In the course of this prophetic song, Ha’azinu, Moshe predicts the harsh punishments the Jews would incur if they abandoned the Torah. Despite the punishments that the Jews would incur if they transgressed, Moshe defended Hashem’s ways as being absolute just (Hashem only punishes people justly and never out of anger). Hashem is a just G-d who will ultimately reward the righteous and punish the wicked.
Unfortunately, too many times we see righteous people suffer and we question why and how is God being just? We cannot come to understand Hashem’s infinite wisdom and see how that suffering can be good; however, what we can do is accept the suffering. By recognizing that the suffering we endure is temporary, and an extremely relative experience, we can lift some burden off our shoulders.
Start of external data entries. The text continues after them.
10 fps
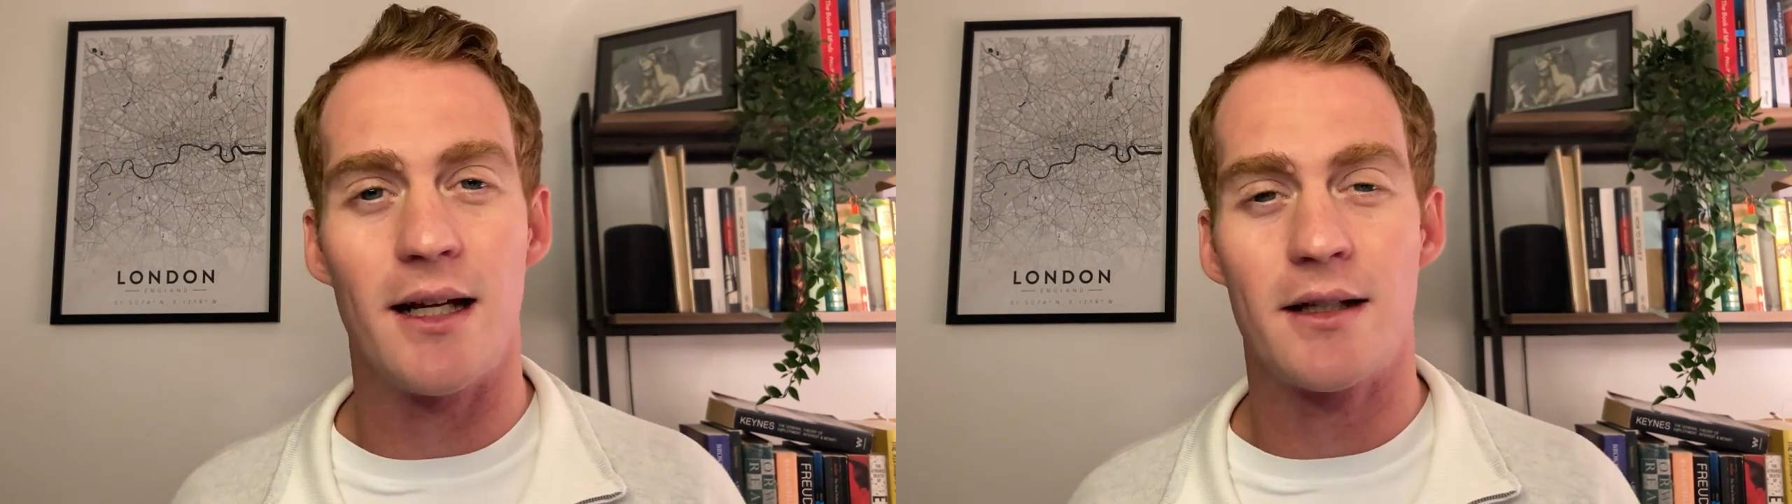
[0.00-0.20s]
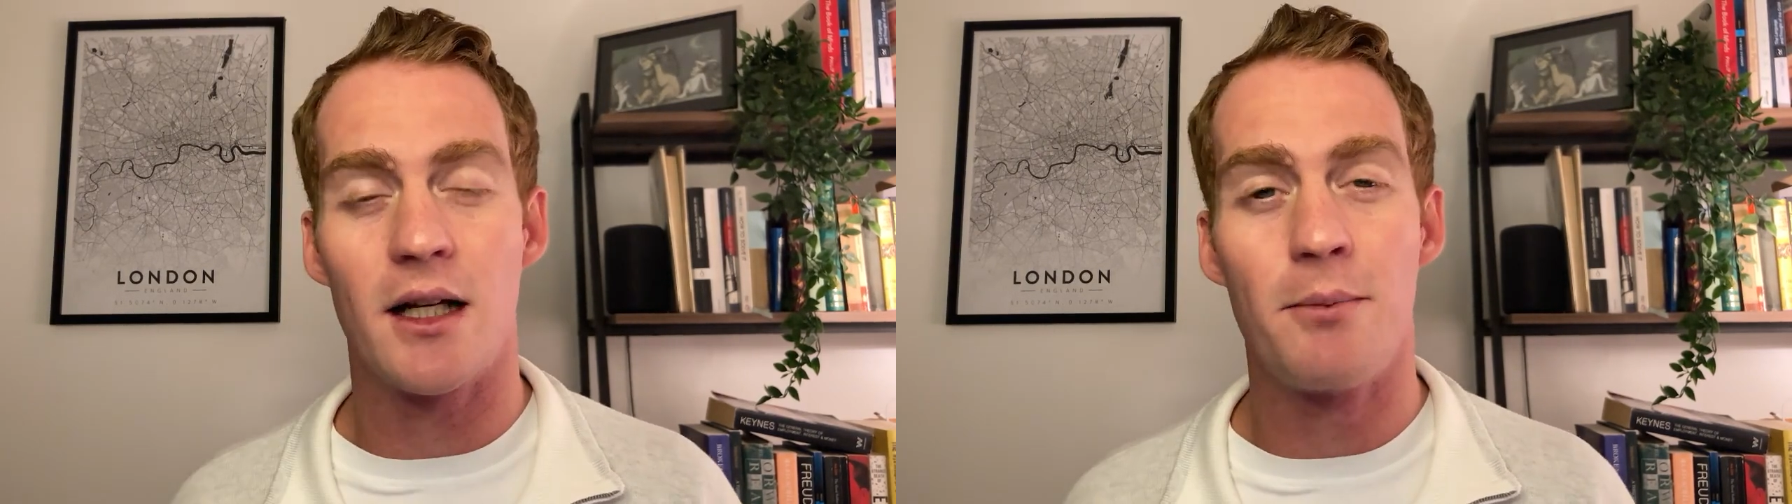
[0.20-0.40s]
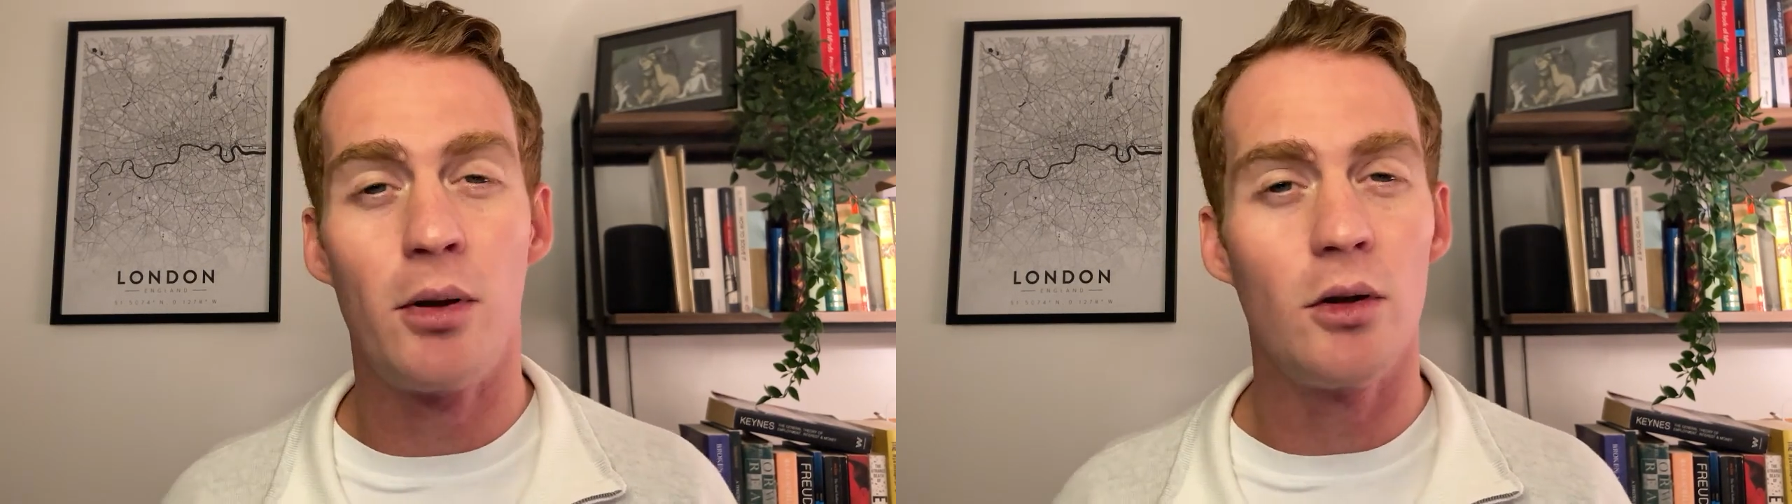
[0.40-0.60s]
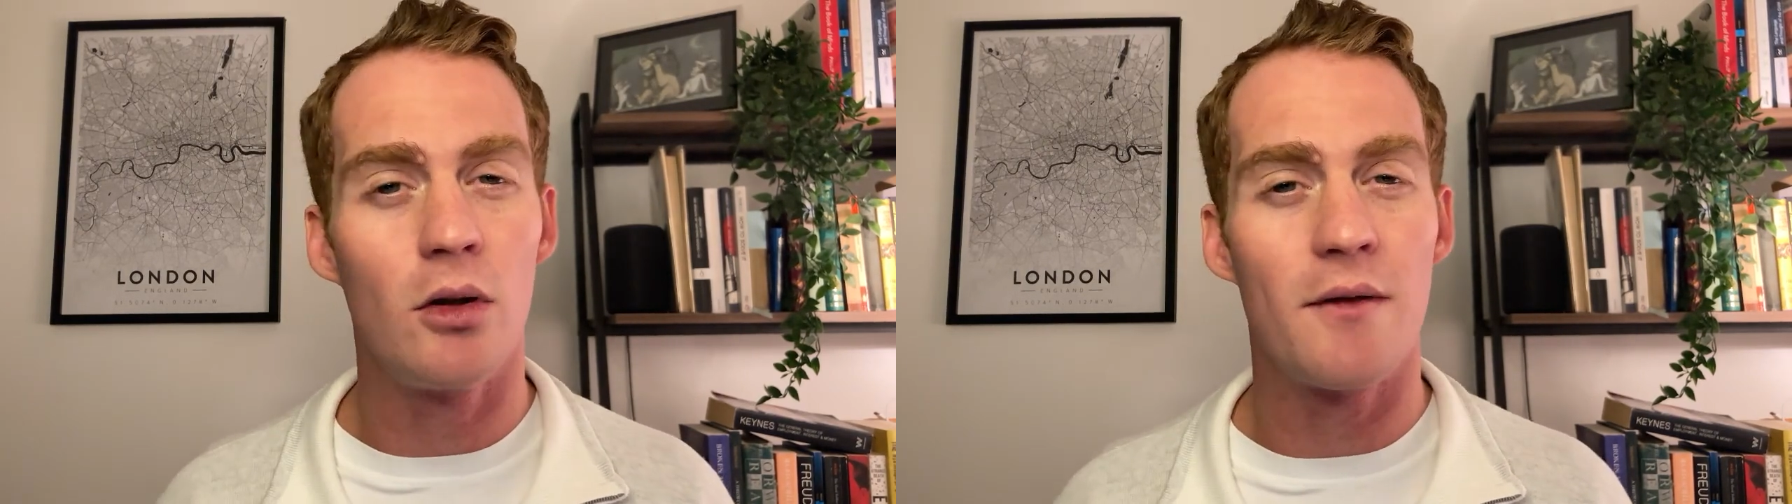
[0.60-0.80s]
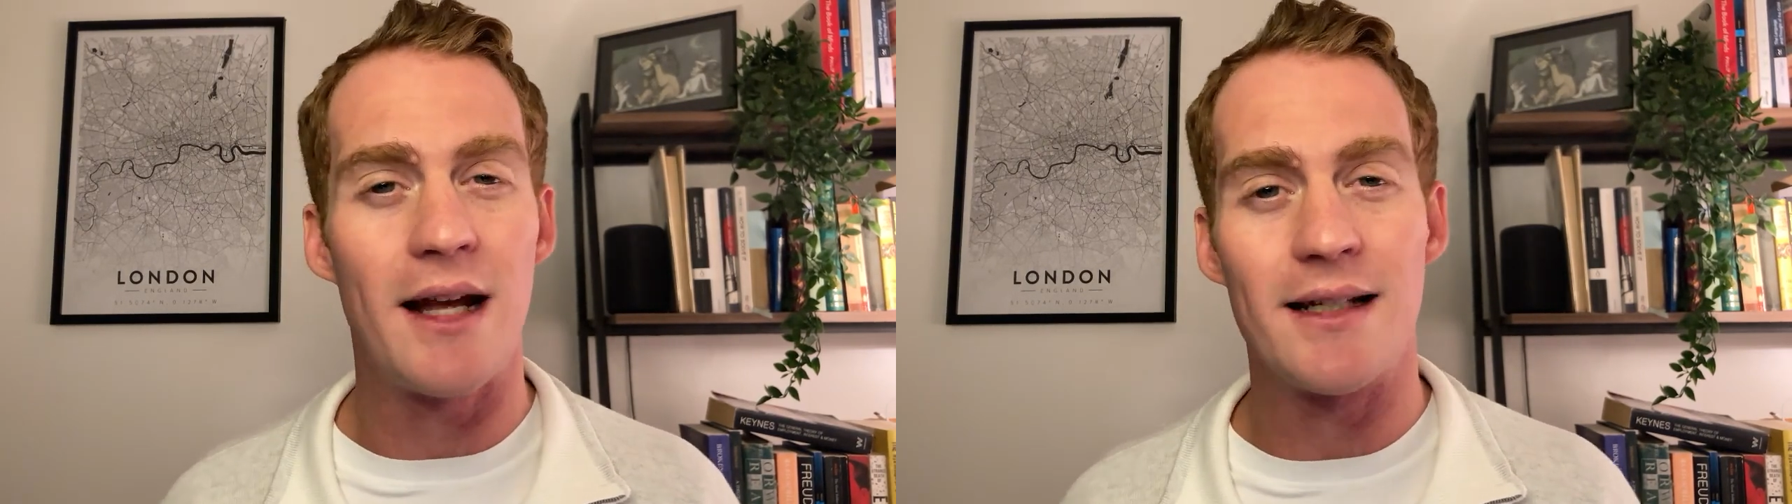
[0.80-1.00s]
It's going to pull all
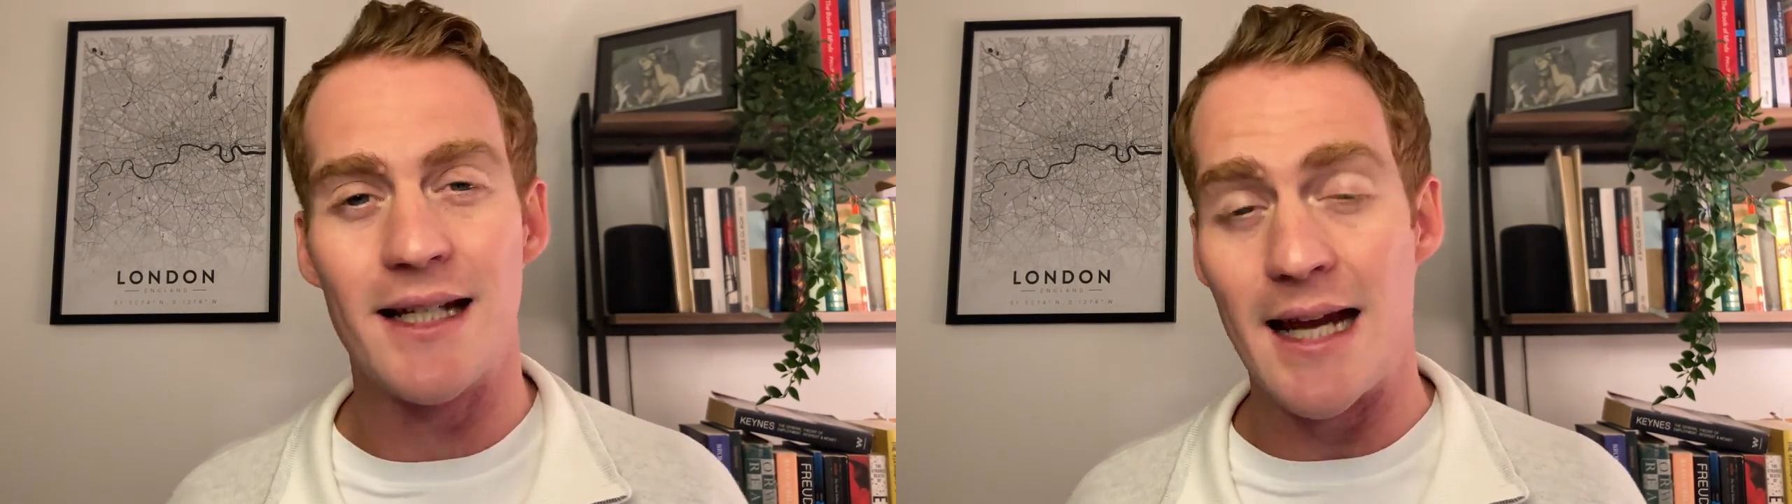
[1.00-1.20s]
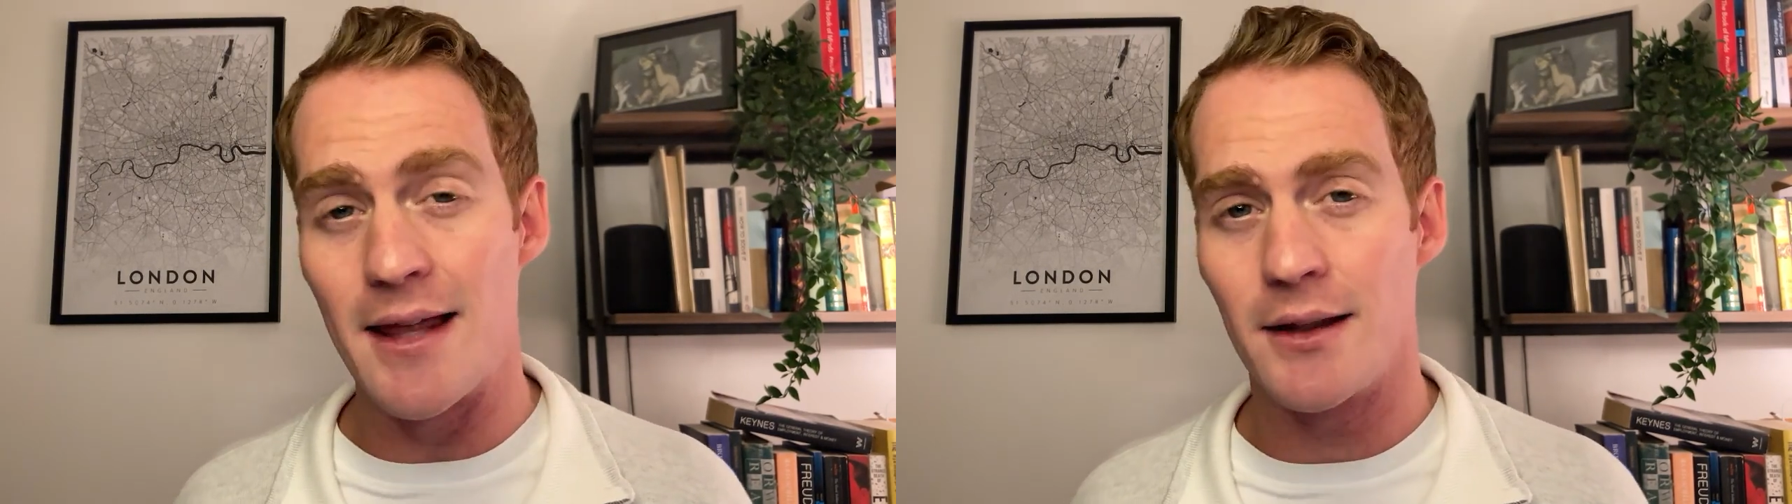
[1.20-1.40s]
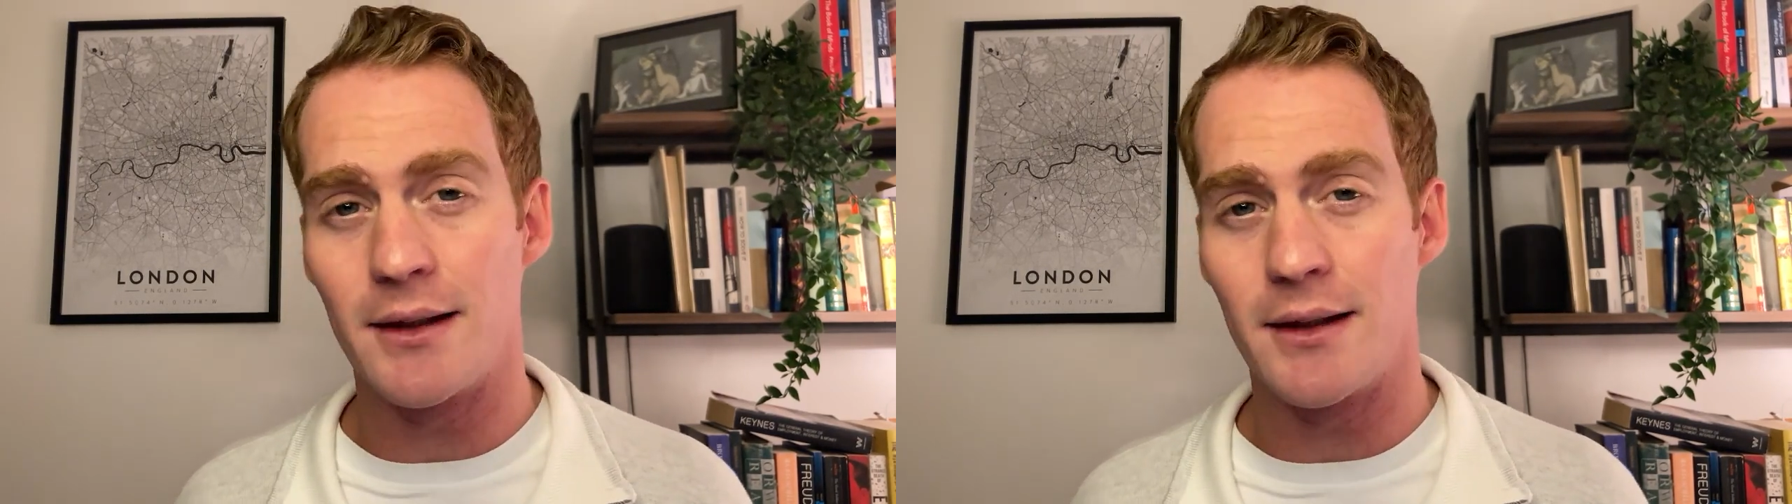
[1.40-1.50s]
of that together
Moreover, many times the suffering we experience in this world is atoning for any sins we have committed; thereby, we will not suffer in the World to Come, where the delights of that world are incomparable to this world. What seems fortunate now, may be an impediment to a person in this world, and conversely, what seems unfortunate now, may not be so in the World to come, (also that misfortune can build a person into someone remarkable, allowing him to fully benefit in the future world).
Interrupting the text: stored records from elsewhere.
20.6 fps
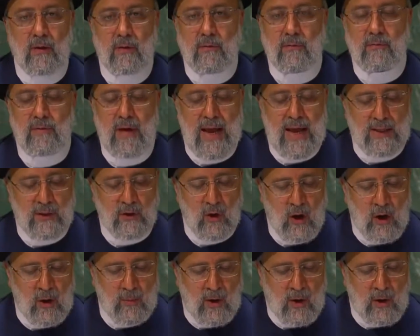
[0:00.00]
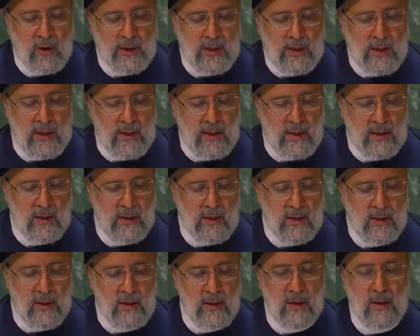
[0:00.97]
The blood
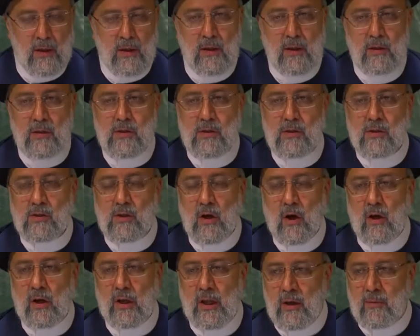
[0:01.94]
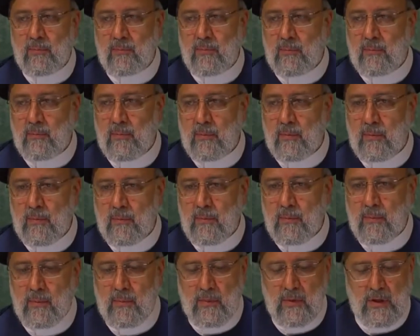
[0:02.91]
of the oppressed will not be
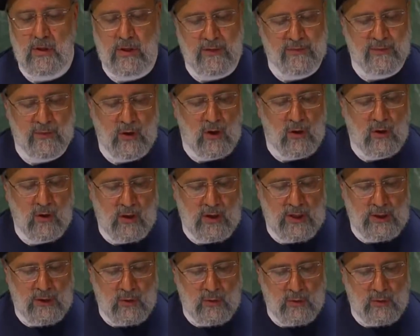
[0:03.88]
forgotten,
The moral of the story is that we should not look at our physical existence as absolute. If G-d forbid a person is struck with misfortune, he should accept the fact that, this is what Hashem wants, and everything He does is for the best. This attitude can only be acquired from studying Torah, because the Torah teaches us how to develop our bitachon- faith- in Hashem, all allowing us to recognize His handiwork in every aspect of our lives.